- WORK REQUIRED:
All of the listing should be output exactly, apart from the pictures.

- GIVEN DATA:

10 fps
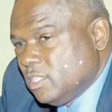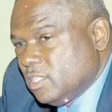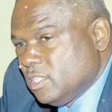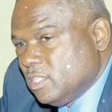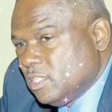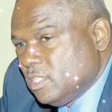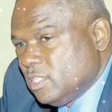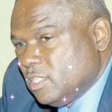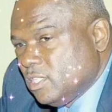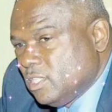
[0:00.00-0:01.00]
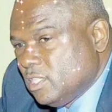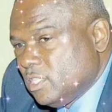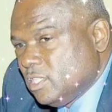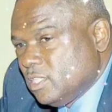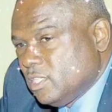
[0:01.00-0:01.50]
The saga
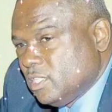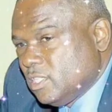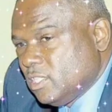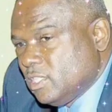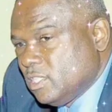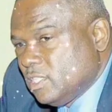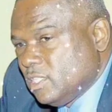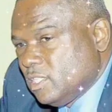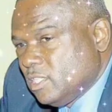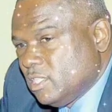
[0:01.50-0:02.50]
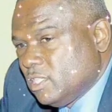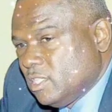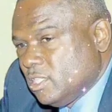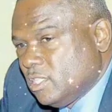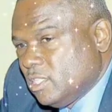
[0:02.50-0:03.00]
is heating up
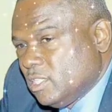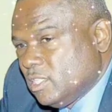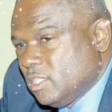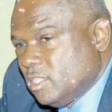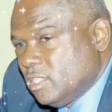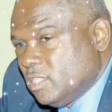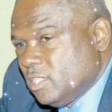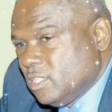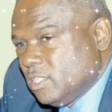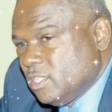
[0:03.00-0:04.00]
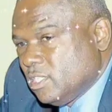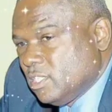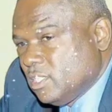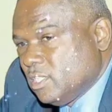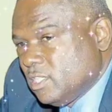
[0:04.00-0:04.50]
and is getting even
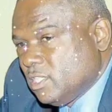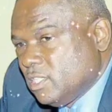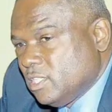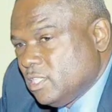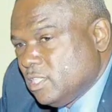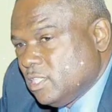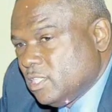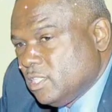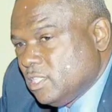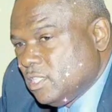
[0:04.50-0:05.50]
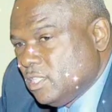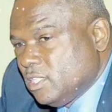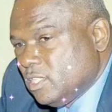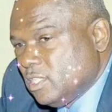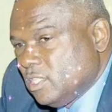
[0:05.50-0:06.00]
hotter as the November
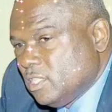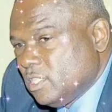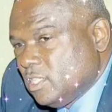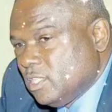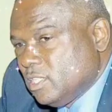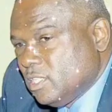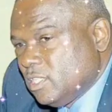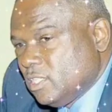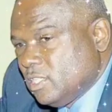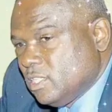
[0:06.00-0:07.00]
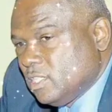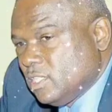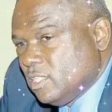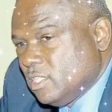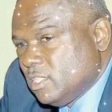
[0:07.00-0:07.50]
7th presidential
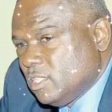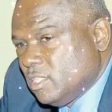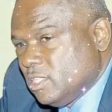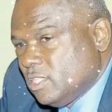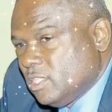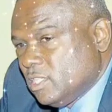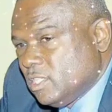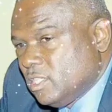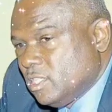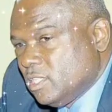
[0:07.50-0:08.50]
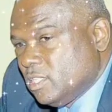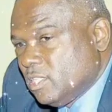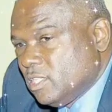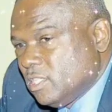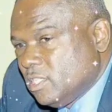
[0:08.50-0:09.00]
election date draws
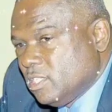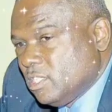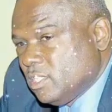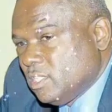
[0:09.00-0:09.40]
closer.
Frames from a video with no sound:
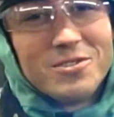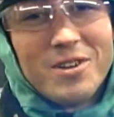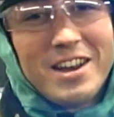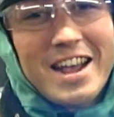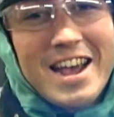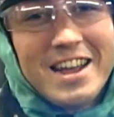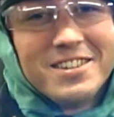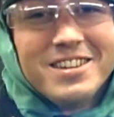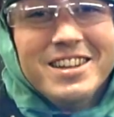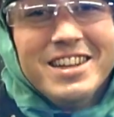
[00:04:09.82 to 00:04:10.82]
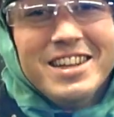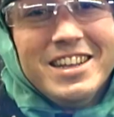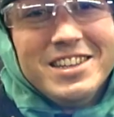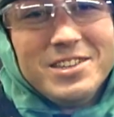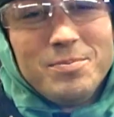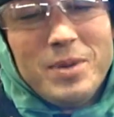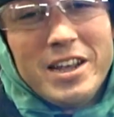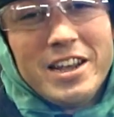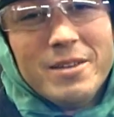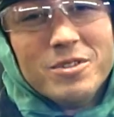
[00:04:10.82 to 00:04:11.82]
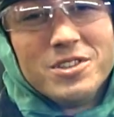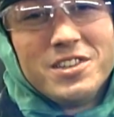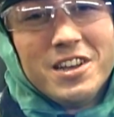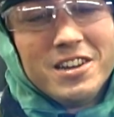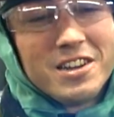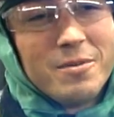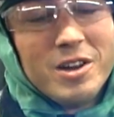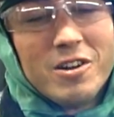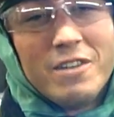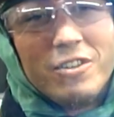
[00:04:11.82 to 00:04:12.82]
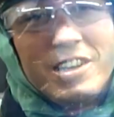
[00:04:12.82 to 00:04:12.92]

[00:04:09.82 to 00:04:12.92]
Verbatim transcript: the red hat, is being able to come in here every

- SOLVED EXERCISE:
10 fps
[0:00.00-0:01.00]
[0:01.00-0:01.50]
The saga
[0:01.50-0:02.50]
[0:02.50-0:03.00]
is heating up
[0:03.00-0:04.00]
[0:04.00-0:04.50]
and is getting even
[0:04.50-0:05.50]
[0:05.50-0:06.00]
hotter as the November
[0:06.00-0:07.00]
[0:07.00-0:07.50]
7th presidential
[0:07.50-0:08.50]
[0:08.50-0:09.00]
election date draws
[0:09.00-0:09.40]
closer.
Frames from a video with no sound:
[00:04:09.82 to 00:04:10.82]
[00:04:10.82 to 00:04:11.82]
[00:04:11.82 to 00:04:12.82]
[00:04:12.82 to 00:04:12.92]

[00:04:09.82 to 00:04:12.92]
Verbatim transcript: the red hat, is being able to come in here every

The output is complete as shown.